WHAT YOU NEED TO DO: Pictures stay out; everything else in the records below gets copied exactly.
[[ DATA RECORDS open ]]
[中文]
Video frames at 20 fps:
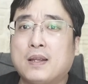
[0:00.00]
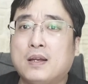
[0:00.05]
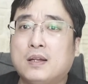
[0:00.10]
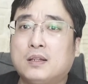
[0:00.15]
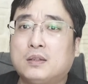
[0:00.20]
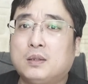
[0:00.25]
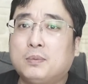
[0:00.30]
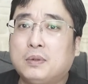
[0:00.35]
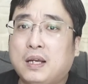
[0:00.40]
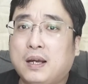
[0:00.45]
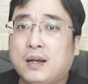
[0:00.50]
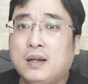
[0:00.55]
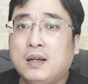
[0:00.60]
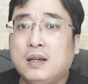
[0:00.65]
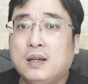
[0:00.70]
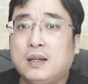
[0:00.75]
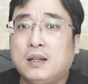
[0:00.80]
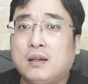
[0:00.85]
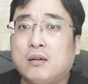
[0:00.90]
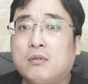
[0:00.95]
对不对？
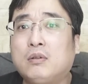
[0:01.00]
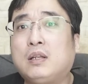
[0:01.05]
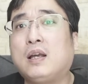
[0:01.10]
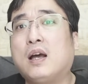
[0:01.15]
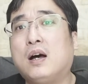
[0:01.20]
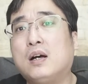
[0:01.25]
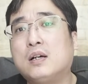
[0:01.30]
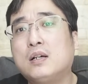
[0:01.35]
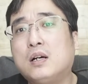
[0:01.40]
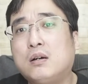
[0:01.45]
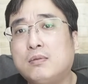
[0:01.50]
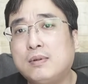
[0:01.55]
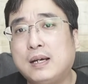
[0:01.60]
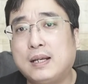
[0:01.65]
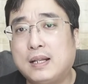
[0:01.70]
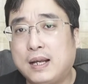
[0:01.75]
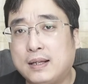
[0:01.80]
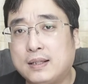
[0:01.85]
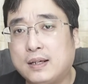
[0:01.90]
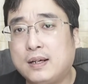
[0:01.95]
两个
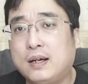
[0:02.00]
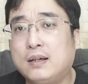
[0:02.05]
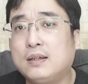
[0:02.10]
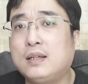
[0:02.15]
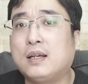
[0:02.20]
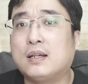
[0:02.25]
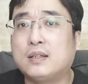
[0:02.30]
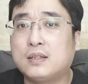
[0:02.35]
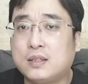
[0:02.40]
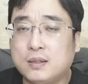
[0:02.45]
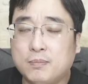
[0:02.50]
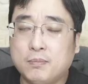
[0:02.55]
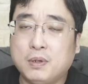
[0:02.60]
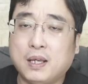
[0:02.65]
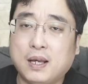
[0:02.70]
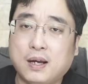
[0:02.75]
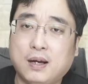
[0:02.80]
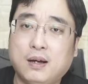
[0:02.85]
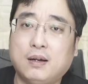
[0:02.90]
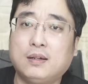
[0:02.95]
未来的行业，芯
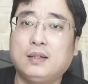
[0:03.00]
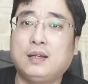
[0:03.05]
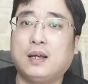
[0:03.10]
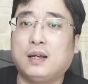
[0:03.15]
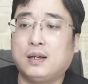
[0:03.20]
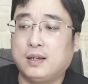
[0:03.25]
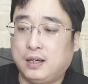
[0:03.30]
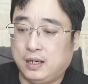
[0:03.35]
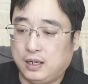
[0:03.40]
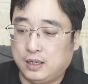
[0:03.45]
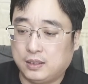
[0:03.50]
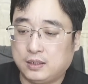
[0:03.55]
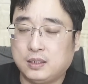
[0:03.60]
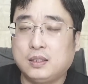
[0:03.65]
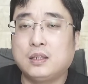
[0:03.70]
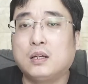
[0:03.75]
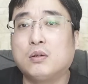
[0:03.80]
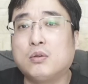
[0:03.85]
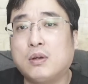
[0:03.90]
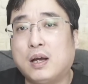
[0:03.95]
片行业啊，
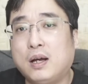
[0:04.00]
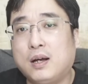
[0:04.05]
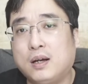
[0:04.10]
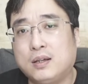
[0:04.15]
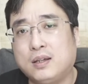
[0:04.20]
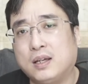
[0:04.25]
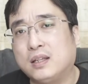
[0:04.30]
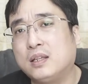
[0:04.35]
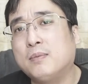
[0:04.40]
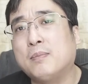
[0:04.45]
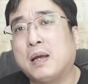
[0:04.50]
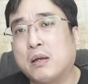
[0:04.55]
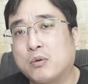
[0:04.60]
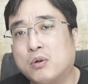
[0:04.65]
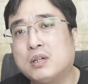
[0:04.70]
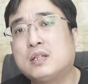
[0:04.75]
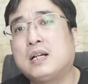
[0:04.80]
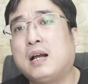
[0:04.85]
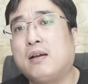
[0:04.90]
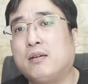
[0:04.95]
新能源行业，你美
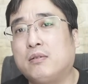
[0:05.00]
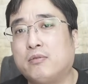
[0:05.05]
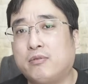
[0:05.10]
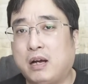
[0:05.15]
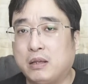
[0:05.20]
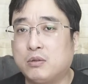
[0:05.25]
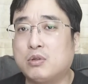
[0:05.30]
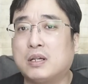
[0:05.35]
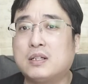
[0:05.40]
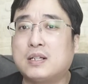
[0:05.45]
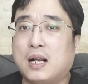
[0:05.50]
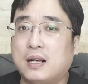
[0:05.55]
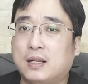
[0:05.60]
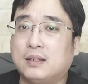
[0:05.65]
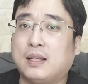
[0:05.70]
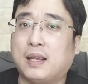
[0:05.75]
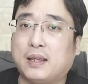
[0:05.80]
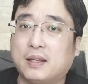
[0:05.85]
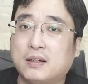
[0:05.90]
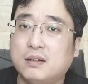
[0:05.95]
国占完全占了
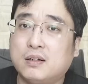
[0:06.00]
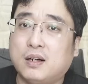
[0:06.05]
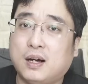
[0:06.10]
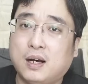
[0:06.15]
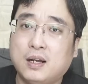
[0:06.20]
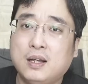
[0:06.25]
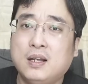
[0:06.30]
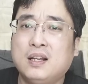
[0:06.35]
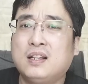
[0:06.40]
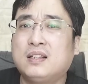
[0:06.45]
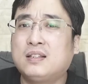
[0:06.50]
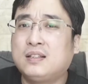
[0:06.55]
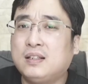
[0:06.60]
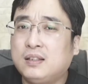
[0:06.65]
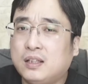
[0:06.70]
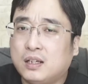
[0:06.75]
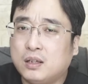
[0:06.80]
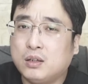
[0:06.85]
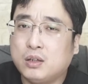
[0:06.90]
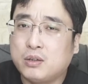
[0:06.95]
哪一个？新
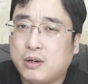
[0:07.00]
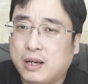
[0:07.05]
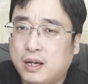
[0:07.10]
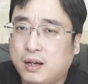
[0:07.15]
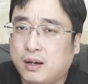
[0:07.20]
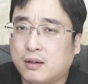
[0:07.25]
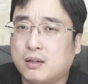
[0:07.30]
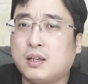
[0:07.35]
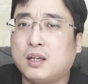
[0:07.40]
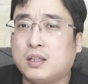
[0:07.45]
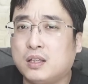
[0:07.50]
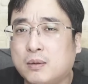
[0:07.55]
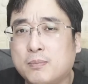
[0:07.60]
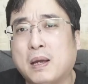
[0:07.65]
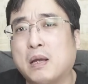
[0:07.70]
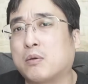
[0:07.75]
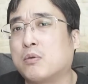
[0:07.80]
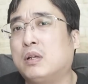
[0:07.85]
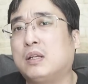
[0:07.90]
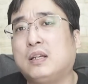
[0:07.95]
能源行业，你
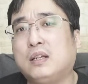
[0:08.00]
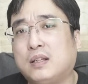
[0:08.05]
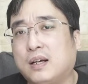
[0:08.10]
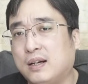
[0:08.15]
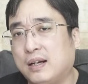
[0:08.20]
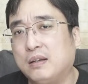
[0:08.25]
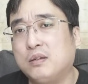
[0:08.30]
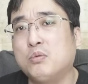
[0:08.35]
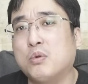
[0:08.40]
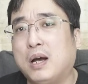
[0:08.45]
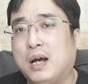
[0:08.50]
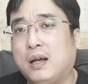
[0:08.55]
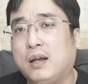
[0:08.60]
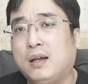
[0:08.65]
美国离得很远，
[[ DATA RECORDS closed ]]
RESULT OF THE TASK:
[中文]
Video frames at 20 fps:
[0:00.00]
[0:00.05]
[0:00.10]
[0:00.15]
[0:00.20]
[0:00.25]
[0:00.30]
[0:00.35]
[0:00.40]
[0:00.45]
[0:00.50]
[0:00.55]
[0:00.60]
[0:00.65]
[0:00.70]
[0:00.75]
[0:00.80]
[0:00.85]
[0:00.90]
[0:00.95]
对不对？
[0:01.00]
[0:01.05]
[0:01.10]
[0:01.15]
[0:01.20]
[0:01.25]
[0:01.30]
[0:01.35]
[0:01.40]
[0:01.45]
[0:01.50]
[0:01.55]
[0:01.60]
[0:01.65]
[0:01.70]
[0:01.75]
[0:01.80]
[0:01.85]
[0:01.90]
[0:01.95]
两个
[0:02.00]
[0:02.05]
[0:02.10]
[0:02.15]
[0:02.20]
[0:02.25]
[0:02.30]
[0:02.35]
[0:02.40]
[0:02.45]
[0:02.50]
[0:02.55]
[0:02.60]
[0:02.65]
[0:02.70]
[0:02.75]
[0:02.80]
[0:02.85]
[0:02.90]
[0:02.95]
未来的行业，芯
[0:03.00]
[0:03.05]
[0:03.10]
[0:03.15]
[0:03.20]
[0:03.25]
[0:03.30]
[0:03.35]
[0:03.40]
[0:03.45]
[0:03.50]
[0:03.55]
[0:03.60]
[0:03.65]
[0:03.70]
[0:03.75]
[0:03.80]
[0:03.85]
[0:03.90]
[0:03.95]
片行业啊，
[0:04.00]
[0:04.05]
[0:04.10]
[0:04.15]
[0:04.20]
[0:04.25]
[0:04.30]
[0:04.35]
[0:04.40]
[0:04.45]
[0:04.50]
[0:04.55]
[0:04.60]
[0:04.65]
[0:04.70]
[0:04.75]
[0:04.80]
[0:04.85]
[0:04.90]
[0:04.95]
新能源行业，你美
[0:05.00]
[0:05.05]
[0:05.10]
[0:05.15]
[0:05.20]
[0:05.25]
[0:05.30]
[0:05.35]
[0:05.40]
[0:05.45]
[0:05.50]
[0:05.55]
[0:05.60]
[0:05.65]
[0:05.70]
[0:05.75]
[0:05.80]
[0:05.85]
[0:05.90]
[0:05.95]
国占完全占了
[0:06.00]
[0:06.05]
[0:06.10]
[0:06.15]
[0:06.20]
[0:06.25]
[0:06.30]
[0:06.35]
[0:06.40]
[0:06.45]
[0:06.50]
[0:06.55]
[0:06.60]
[0:06.65]
[0:06.70]
[0:06.75]
[0:06.80]
[0:06.85]
[0:06.90]
[0:06.95]
哪一个？新
[0:07.00]
[0:07.05]
[0:07.10]
[0:07.15]
[0:07.20]
[0:07.25]
[0:07.30]
[0:07.35]
[0:07.40]
[0:07.45]
[0:07.50]
[0:07.55]
[0:07.60]
[0:07.65]
[0:07.70]
[0:07.75]
[0:07.80]
[0:07.85]
[0:07.90]
[0:07.95]
能源行业，你
[0:08.00]
[0:08.05]
[0:08.10]
[0:08.15]
[0:08.20]
[0:08.25]
[0:08.30]
[0:08.35]
[0:08.40]
[0:08.45]
[0:08.50]
[0:08.55]
[0:08.60]
[0:08.65]
美国离得很远，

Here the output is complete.